Marc Martignetti, RF lead and owner of Digital Black, and Ryan Stotts, freelance RF A2, trusted Shure Wireless Workbench® to monitor RF inside and outside State Farm Stadium throughout the pre, half, and postgame. Stotts and Martignetti managed the RF for all desk mics throughout the FOX broadcast, with hosts Curt Menefee, Jimmy Johnson, Howie Long, Michael Strahan, and Terry Bradshaw using Shure ADX2 transmitters. Notably, talent also wore Shure ADX1 bodypacks for backup and all stand-up segments.

“For the Super Bowl, a huge challenge is the available spectrum versus the tremendous wireless counts needed for onsite users,” said Martignetti. “Shure has wireless microphone and in-ear products that cover all our legal spectrum options. That helps meet our client’s ever-expanding needs for more wireless to support their on-air talent.”

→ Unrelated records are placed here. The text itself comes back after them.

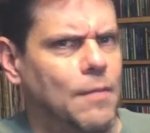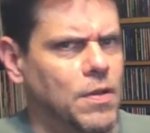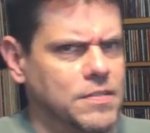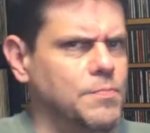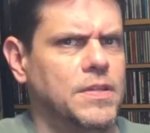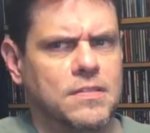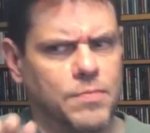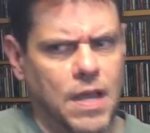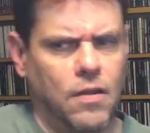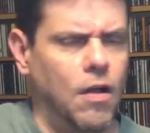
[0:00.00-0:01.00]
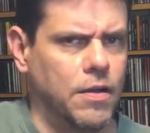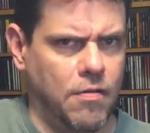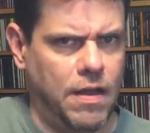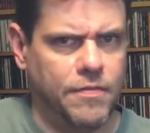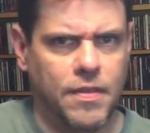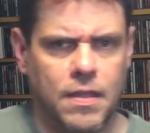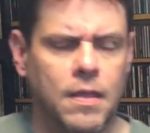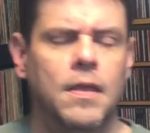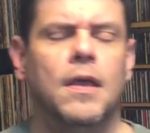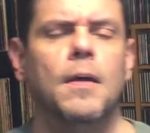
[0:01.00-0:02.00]
That must have been some kind of autograph thing.
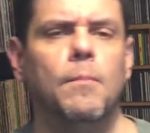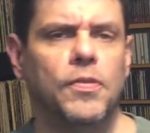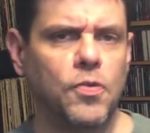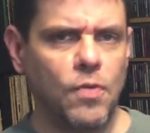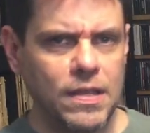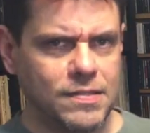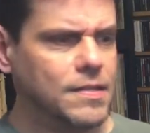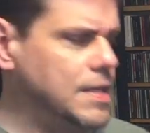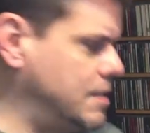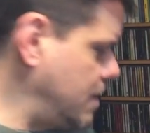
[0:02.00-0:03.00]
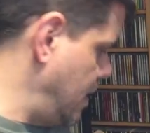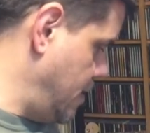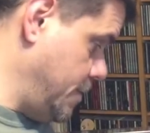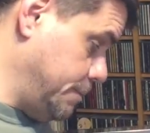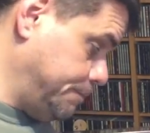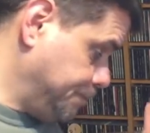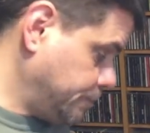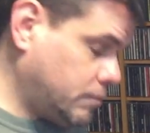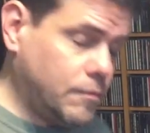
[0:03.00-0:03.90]
But the rest of these... Um,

Outfitted by experts from CP Communications, the NFL Network Desk (NFLN) heavily relied on Shure wireless. In total, the NFLN hosts were equipped with 14 ADX2FD transmitters with talk switches, as well as 12 channels of PSM 1000. “NFLN has requested and used Axient Digital for the last few years on all events due to their flexibility and reliability,” said Brian Ready, Systems Engineer at CP Communications.

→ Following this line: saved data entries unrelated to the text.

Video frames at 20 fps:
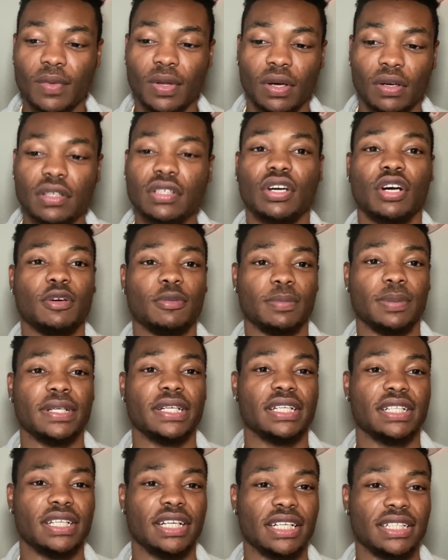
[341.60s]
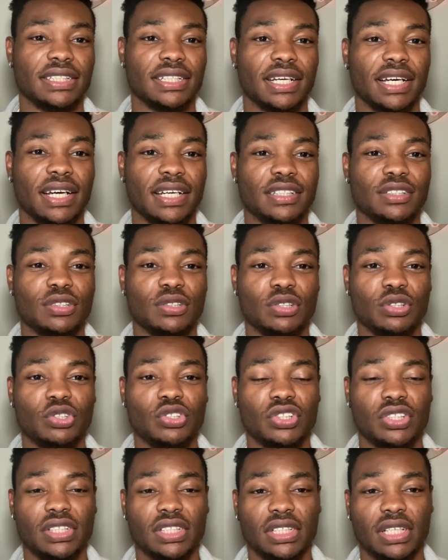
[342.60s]
young player like that. You
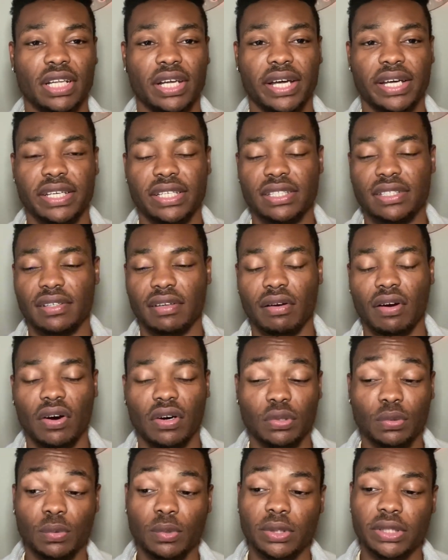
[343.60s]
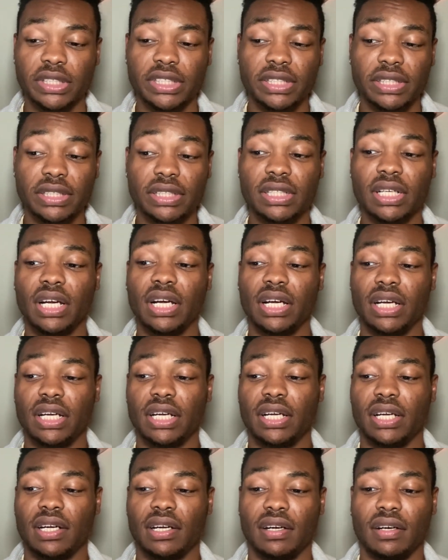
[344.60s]
see that he's hard working.
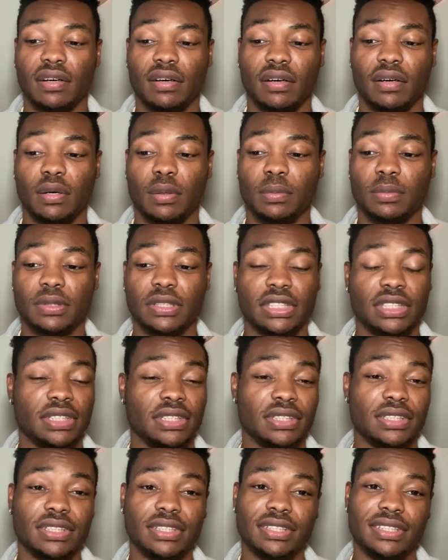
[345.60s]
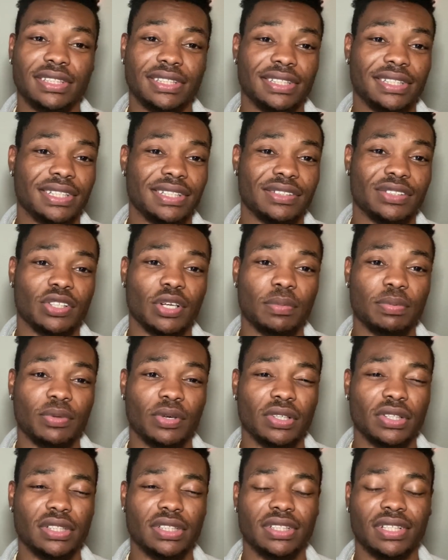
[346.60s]
He didn't stop
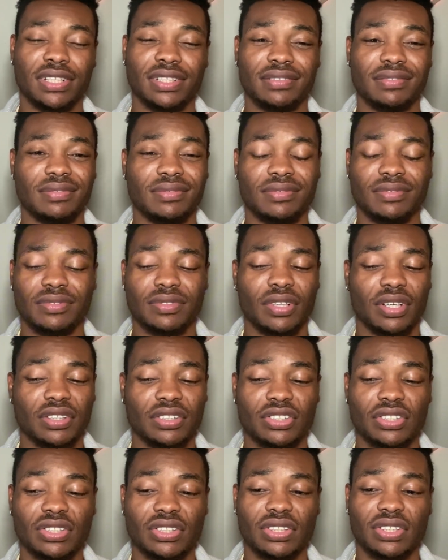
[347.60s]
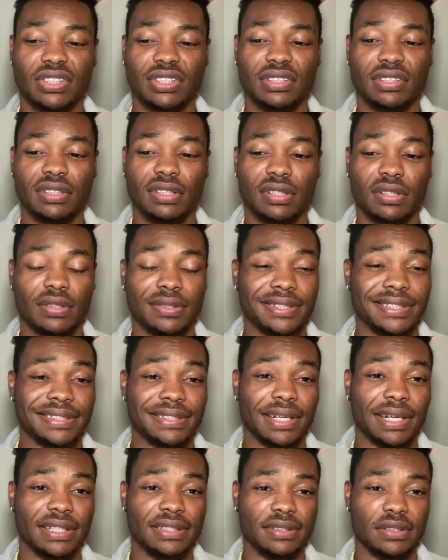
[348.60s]
running, and not just on
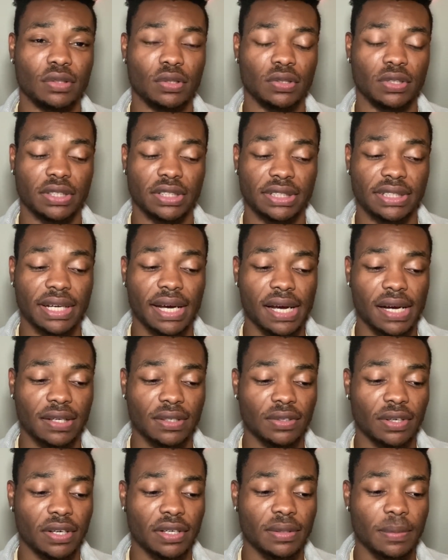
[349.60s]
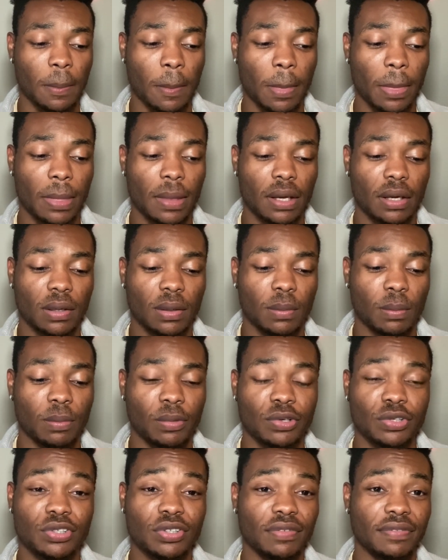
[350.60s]
the attack, right?
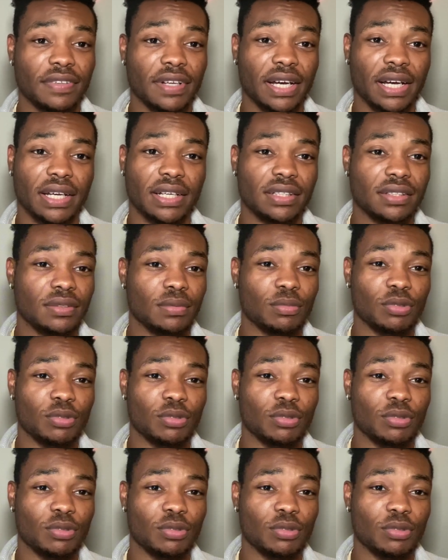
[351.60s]
Most of the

Once again, the NFL Honors Awards relied heavily on Shure gear for the show’s live audio and broadcast this year. The handheld microphones used for NFL Honors were all Shure KSM8 Dualdyne Cardioid Dynamic Vocal Microphone. The host and award show participants were equipped with a mix of Shure AD1 and AD2 transmitters.

“It was a pleasure to use Shure Axient Wireless mics on this year’s NFL Honors, televised live on NBC, Thursday, February 10,” said Larry Reed, production sound mixer for this year’s NFL Honors broadcast. “The reliability of Shure Axient is very important on a live broadcast, and I especially like the KMS8 capsule for all the vocals. I used 15 of them on the NFL Men’s Choir, as well as the host handheld for Kelly Clarkson, the vocals for the three parodies, and the player tosses to commercial from the audience. I like how smooth the KSM8 sounds, and its off-axis rejection makes it easier to use out in the audience, in front of the house PA.”